もう一つよく聞くのが、施工業者が登録事業者かどうか確認せずに見積りを進めてしまったケースです。工事内容より先に、業者の登録状況を確認したほうが二度手間になりにくい。
向かないケースと注意しておきたい前提
名寄市の「ずっと住まいる応援事業」は、賃貸住宅・共同住宅・法人所有の住宅には使えません。持ち家であっても、同一住宅で過去に補助を受けたことがあれば対象外になります。
工事費が50万円未満の小規模な改修だけでは、この制度の条件を満たせません。手すり1か所だけの工事を検討している場合は、介護保険の住宅改修費支給や別の支援策を並行して調べるほうが現実的です。
今日、まず一つだけ動いてみること
バリアフリー改修の補助を調べるとき、一番もったいないのは「着工してから相談する」という順番です。制度によっては、工事を始める前に申請しておかないと補助が受けられない。わたし自身も、こういう「先に動く順番」が分かっていないと後から焦るな、と感じています。
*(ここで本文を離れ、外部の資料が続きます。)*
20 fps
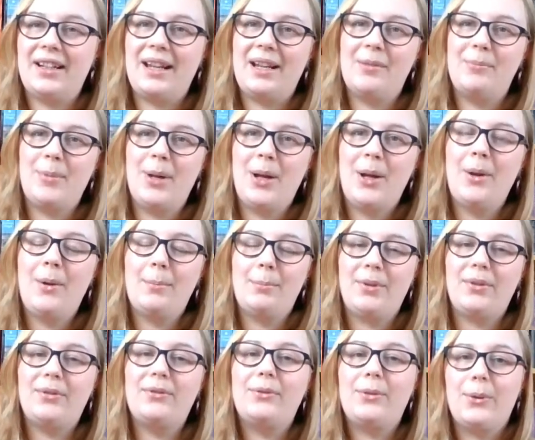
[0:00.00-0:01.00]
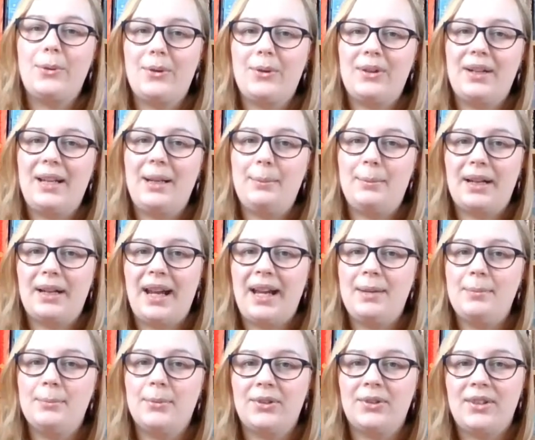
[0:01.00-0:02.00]
him before he
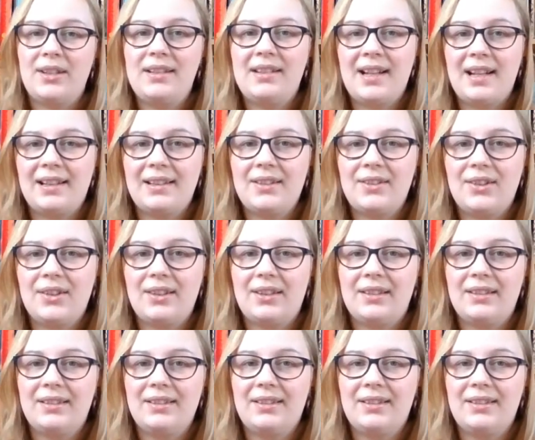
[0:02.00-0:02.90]
became more intelligent.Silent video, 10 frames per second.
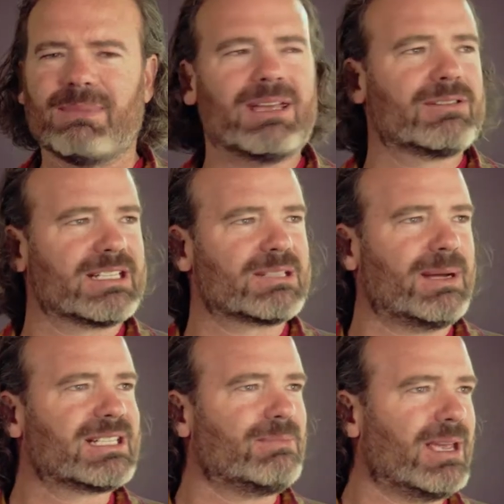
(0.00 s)
mayo. Is it
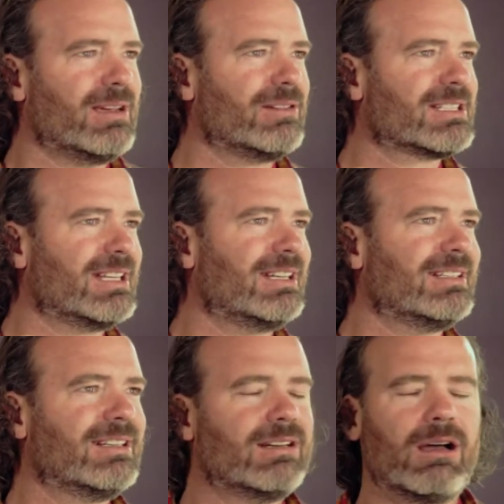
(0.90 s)
spicy mayo that's in it?
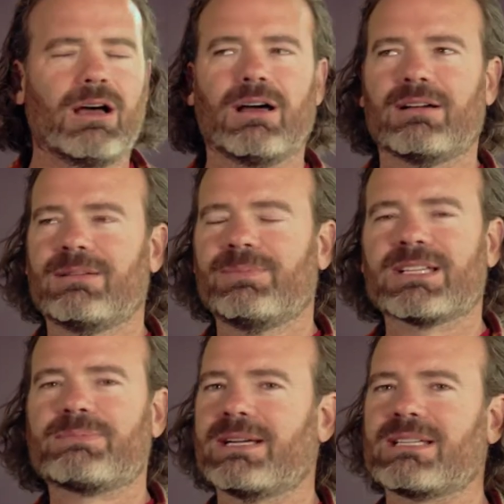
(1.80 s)
Oh, the
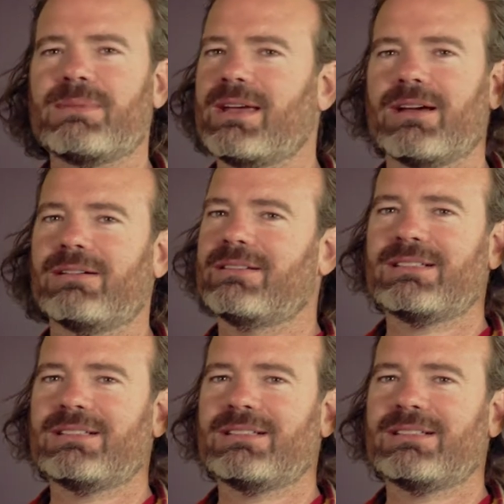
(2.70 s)
spicy mayo.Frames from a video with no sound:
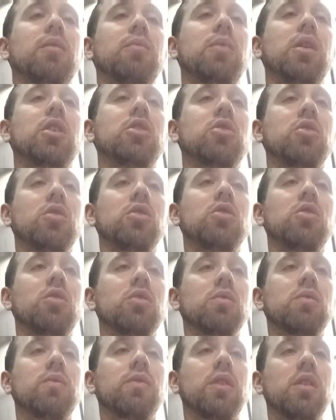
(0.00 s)
Make sure you
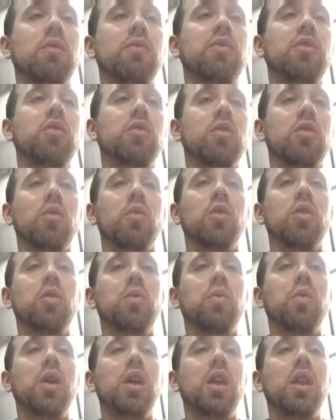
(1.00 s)
don't confuse the
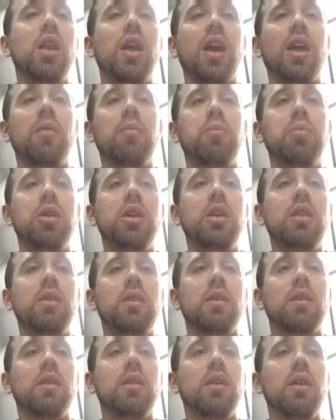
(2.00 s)
word win and
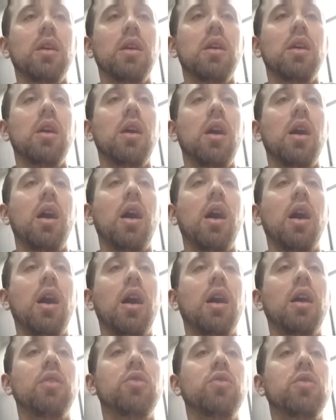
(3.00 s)
beat.
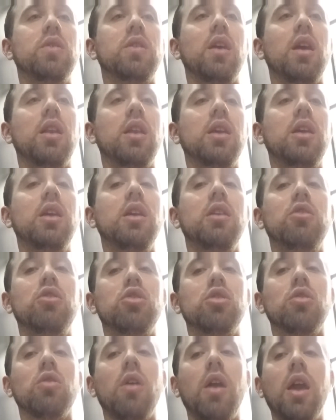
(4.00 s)
You said he
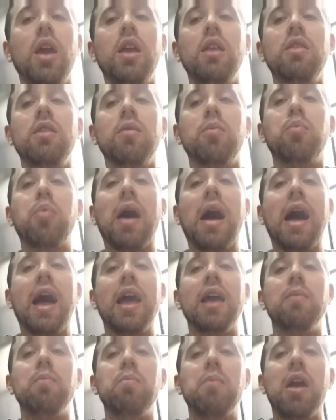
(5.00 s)
trained
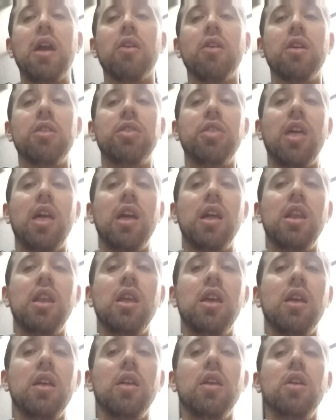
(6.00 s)
by
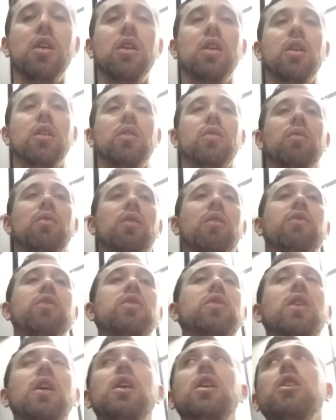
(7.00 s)
marathon. If
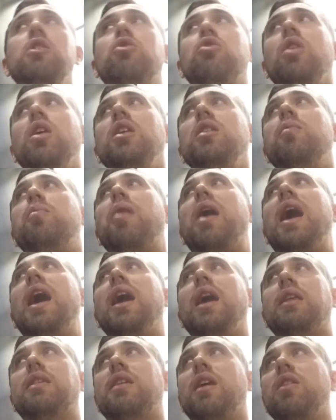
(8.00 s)
you say he trained
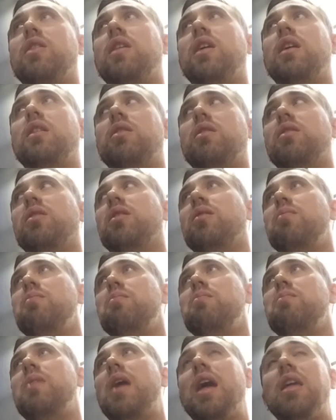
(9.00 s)
by, it sounds like the
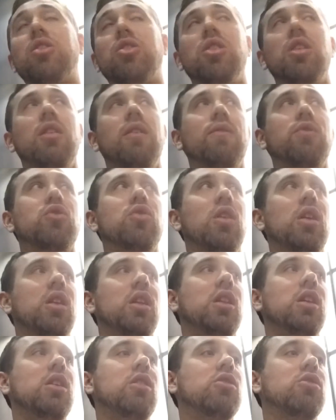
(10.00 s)
method of
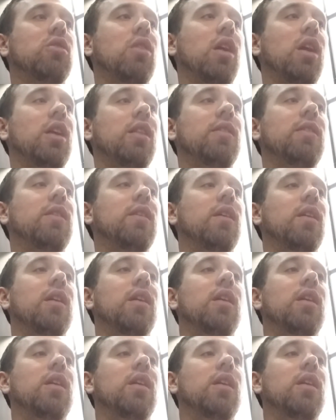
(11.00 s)
training. He trained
まず今日できることは、「どの制度が自分に合いそうか」をメモに書き出してみることです。要介護の認定があるかないか、工事の規模がどのくらいか、持ち家かどうか。この3点を紙に書いておくだけで、窓口に電話したときの会話がずいぶん楽になります。
制度の中身は変わります。補助額も受付期間も、公式で確認しないと安心できない部分があります。最終的には窓口に一本電話してみるのがいちばん早い。この記事が、その一歩を踏み出すきっかけになったらうれしいです。